On starting the book, I was worried the topics would be really in depth and heavy to read, but it really wasn’t I found it enjoyable and relatable. I think having your own dog really helps when you read this books as you can then start relating this to different things.
The book starts with an introduction of individuality and how this can sometimes impact the way in which we read dogs, tail carriage, hair length, muzzle size and length, ear placement and length can all impact the way in which we are able to read our dogs, and how dogs can read each other. Interestingly it also goes into vocalisation and brings in the concept of this being the dogs ‘accent’ as well as scent a sight being a huge part as to how dogs communicate.
This then goes onto body language with some lovely examples of facial expressions, tail expressions, ear placements, lips etc. Who knew a left tail wag shows that our dogs are largely uncomfortable with the interaction but a right wag generally shows they are happy – (If you have a spaniel, I assume you will need to film and watch that one on slo-mo!).
All of the following chapters around movement, escalation into stress and confusion and chatter, all follow the previous example with images or illustrations of the behaviour, examples as to why they may display this behaviour such as lip licking, turning the head away, submission rolling etc.
For someone who has issues with meeting a greeting other dogs as I often worry about the other humans’ manners let alone the dogs! I found this chapter really interesting as well as the one about signs the dog needs distance. The photos were really helpful as to examples of what is going for the dogs in the images. However, I found myself almost wanting the images to be videos for me to better understand movement around that (such is the limitation in books!).

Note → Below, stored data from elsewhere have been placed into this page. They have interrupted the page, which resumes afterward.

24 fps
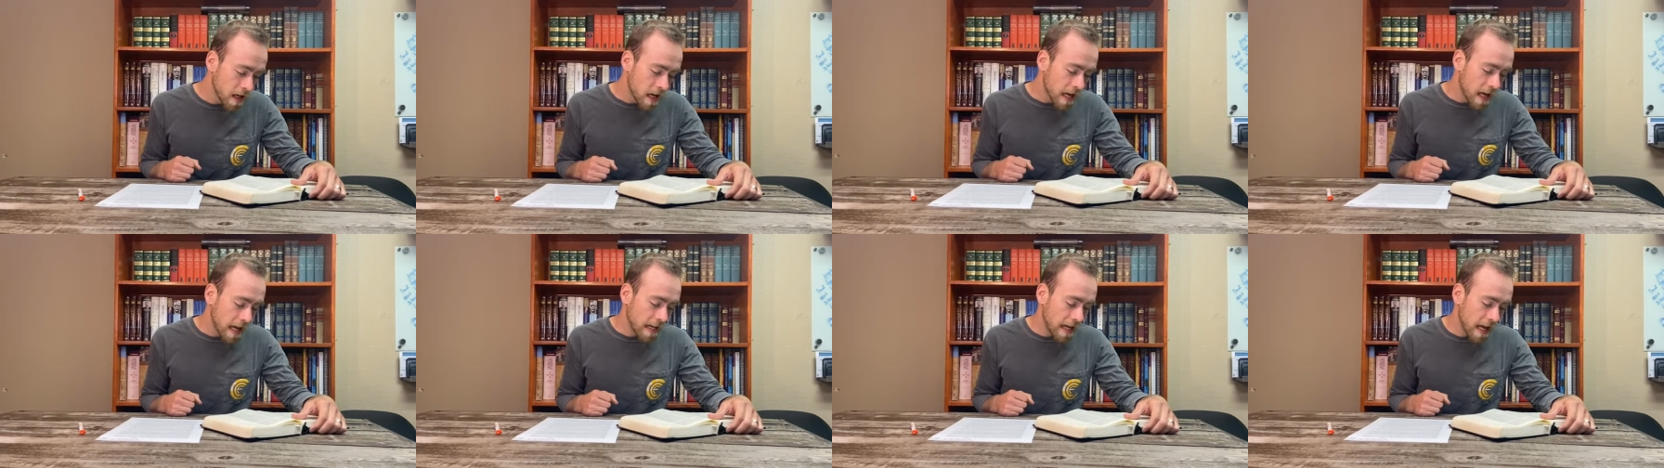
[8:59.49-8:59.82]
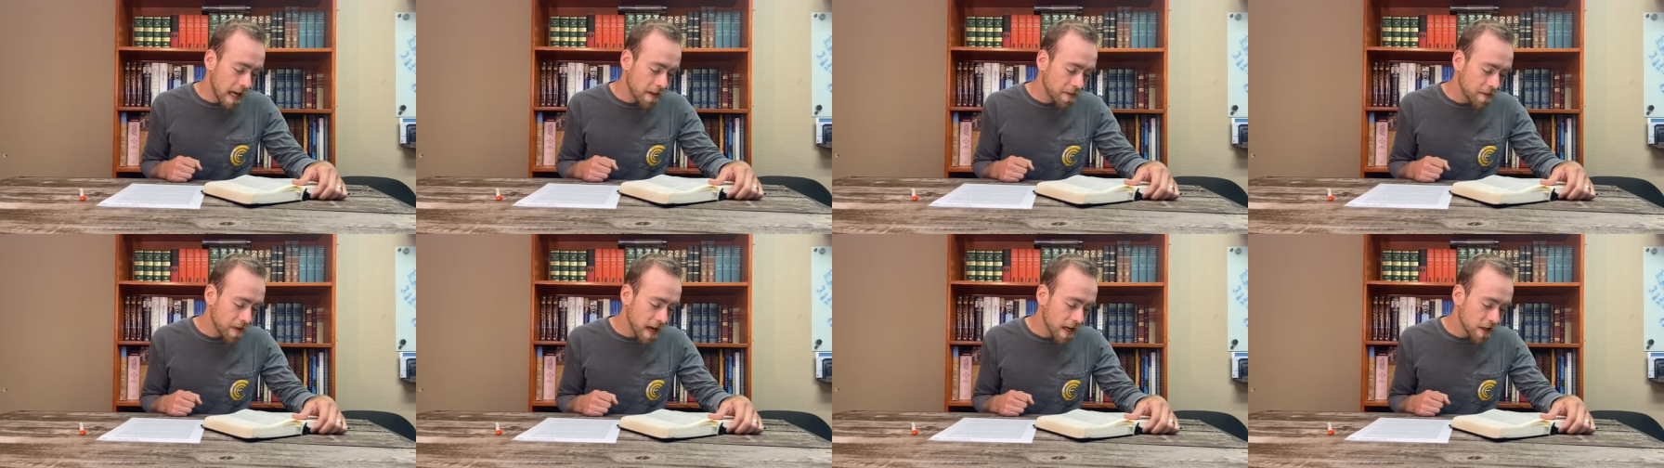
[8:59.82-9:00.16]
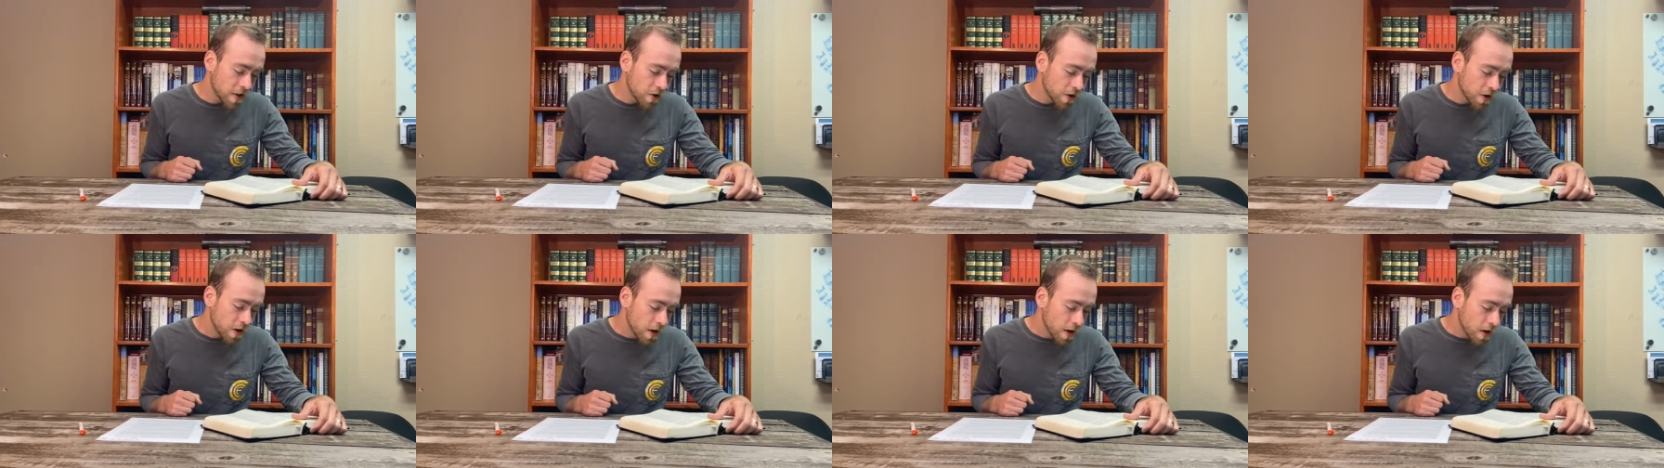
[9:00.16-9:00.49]
And
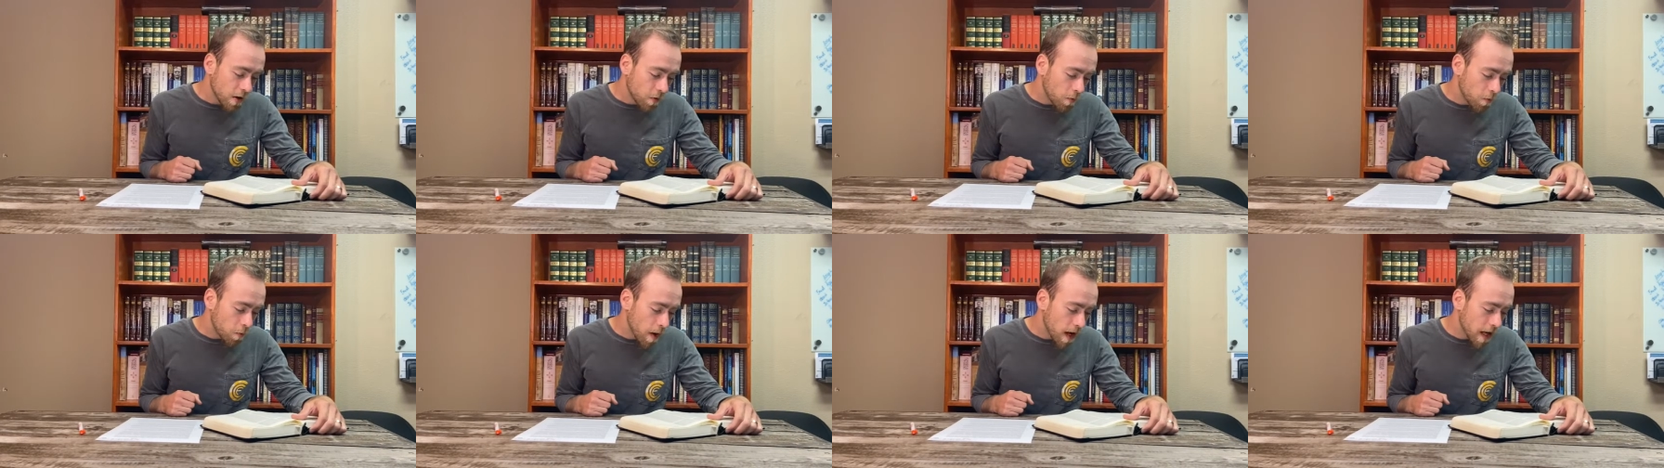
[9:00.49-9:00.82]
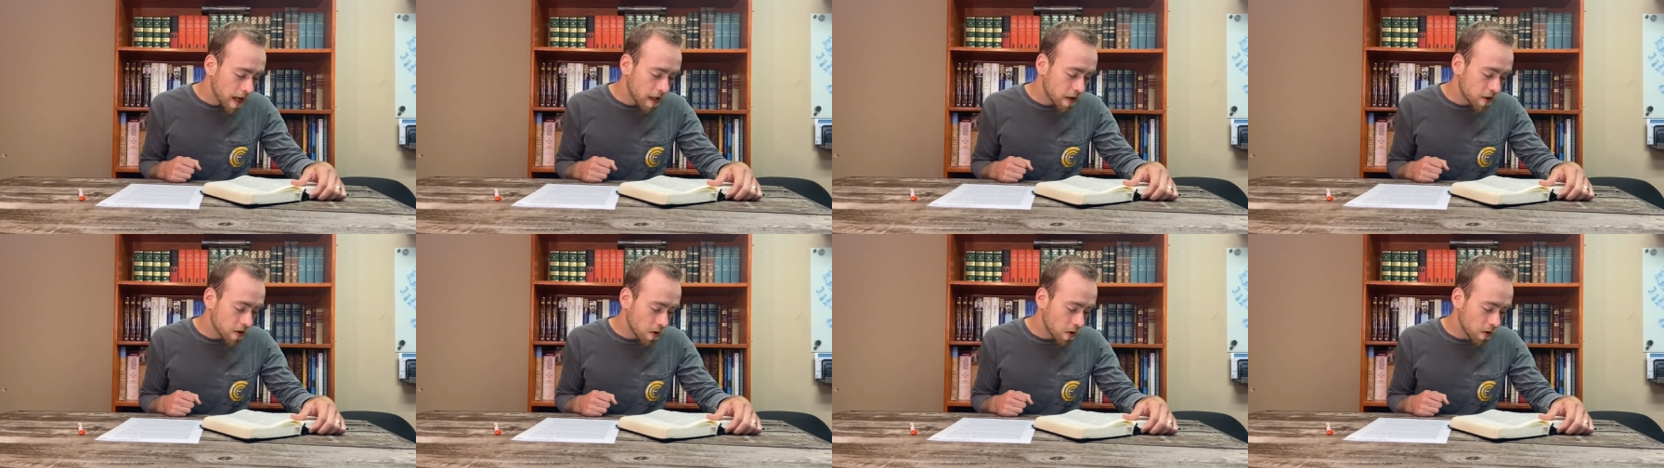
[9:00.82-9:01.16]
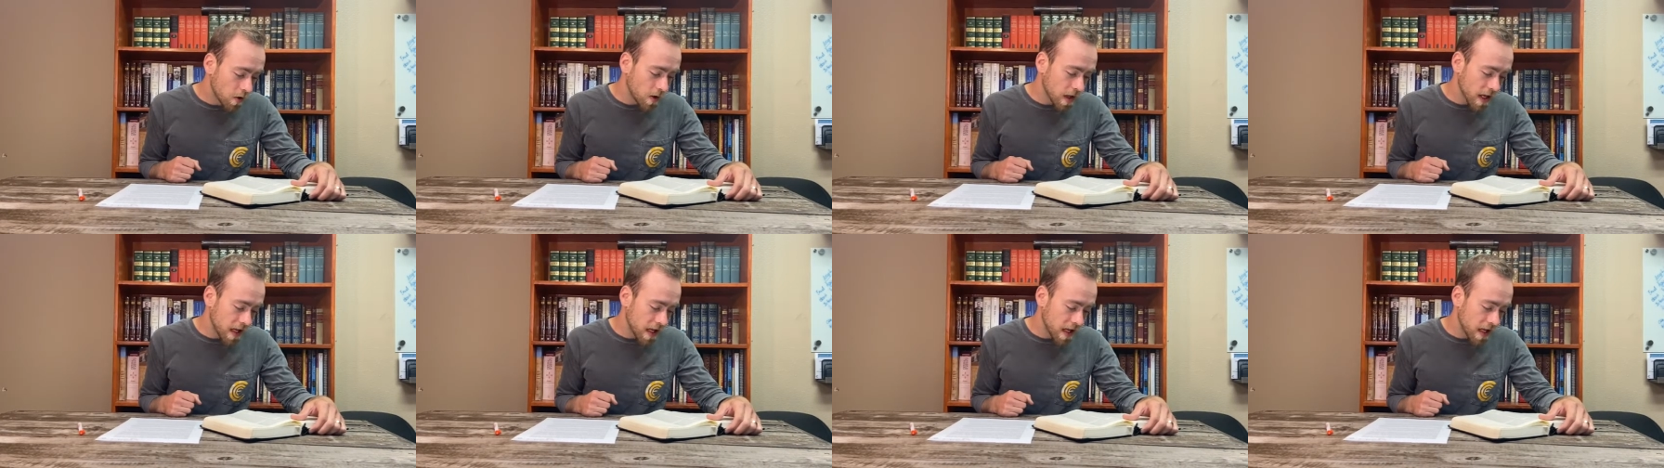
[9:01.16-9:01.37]
Hathach went and told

I have to say I found all of the chapters, positive engaging, easy to understand, not too academic and written in an easy to use and understand language.

In conclusion

I have two dogs both GSP x Labradors, the first a rescue who is reactive and aggressive towards Labradors and the second a puppy being trained as my first gundog. Although they have similar breed characteristics, they are completely different personality wise and it was nice to be able to read a book which could help me look for signs of stress in my older dog (11) and also signs of stress, boredom or discomfort in my younger dog (18 months). What this book has helped me to do us better understand when I am being with them, working them, training them or they are interacting with other dogs actually what they are communicating.
For instance my puppy will often yawn under stress when he is being asked to do something that he finds hard (largely impulse control exercises). So without him being able to tell me I can read him and work with him better, and as dog owners isn’t that all we really want?
For me this book is just fantastic and one I will go to over an over again, to help me better understand my dogs, what they are telling me, what they are telling each other and more importantly also the body language of other dogs that they may end up interacting with. For me this is essential when looking to keep our dogs happy, healthy and safe. For me a must by that I don’t feel you will be disappointed with.